───── AVAILABLE DATA ─────

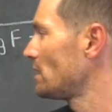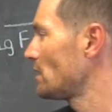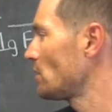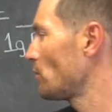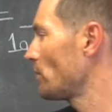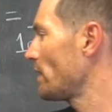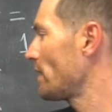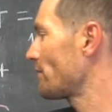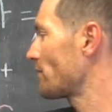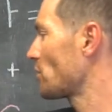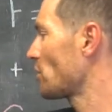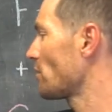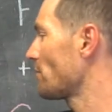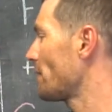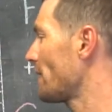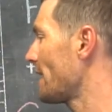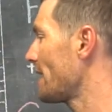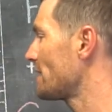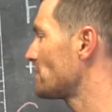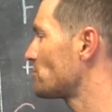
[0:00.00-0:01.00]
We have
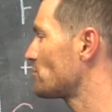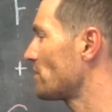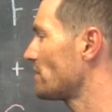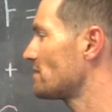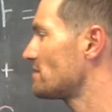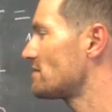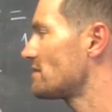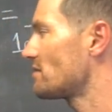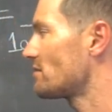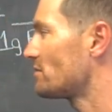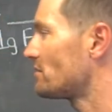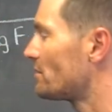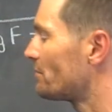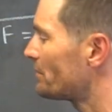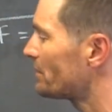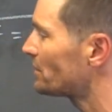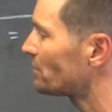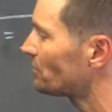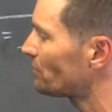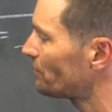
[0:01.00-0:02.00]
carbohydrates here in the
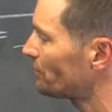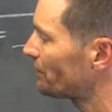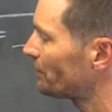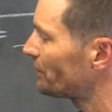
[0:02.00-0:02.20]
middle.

─────
───── AVAILABLE DATA ─────

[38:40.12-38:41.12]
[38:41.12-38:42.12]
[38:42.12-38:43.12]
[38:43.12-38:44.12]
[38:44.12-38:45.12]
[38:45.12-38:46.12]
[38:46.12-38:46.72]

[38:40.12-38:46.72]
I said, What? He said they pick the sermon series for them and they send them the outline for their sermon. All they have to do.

─────

## WORK TO COMPLETE
In the entries above, find the line with "[38:40.12-38:41.12]" and the line with "[38:46.12-38:46.72]", then restate word for word both of them and every line between, with nothing more.

## EXERCISE SOLUTION
[38:40.12-38:41.12]
[38:41.12-38:42.12]
[38:42.12-38:43.12]
[38:43.12-38:44.12]
[38:44.12-38:45.12]
[38:45.12-38:46.12]
[38:46.12-38:46.72]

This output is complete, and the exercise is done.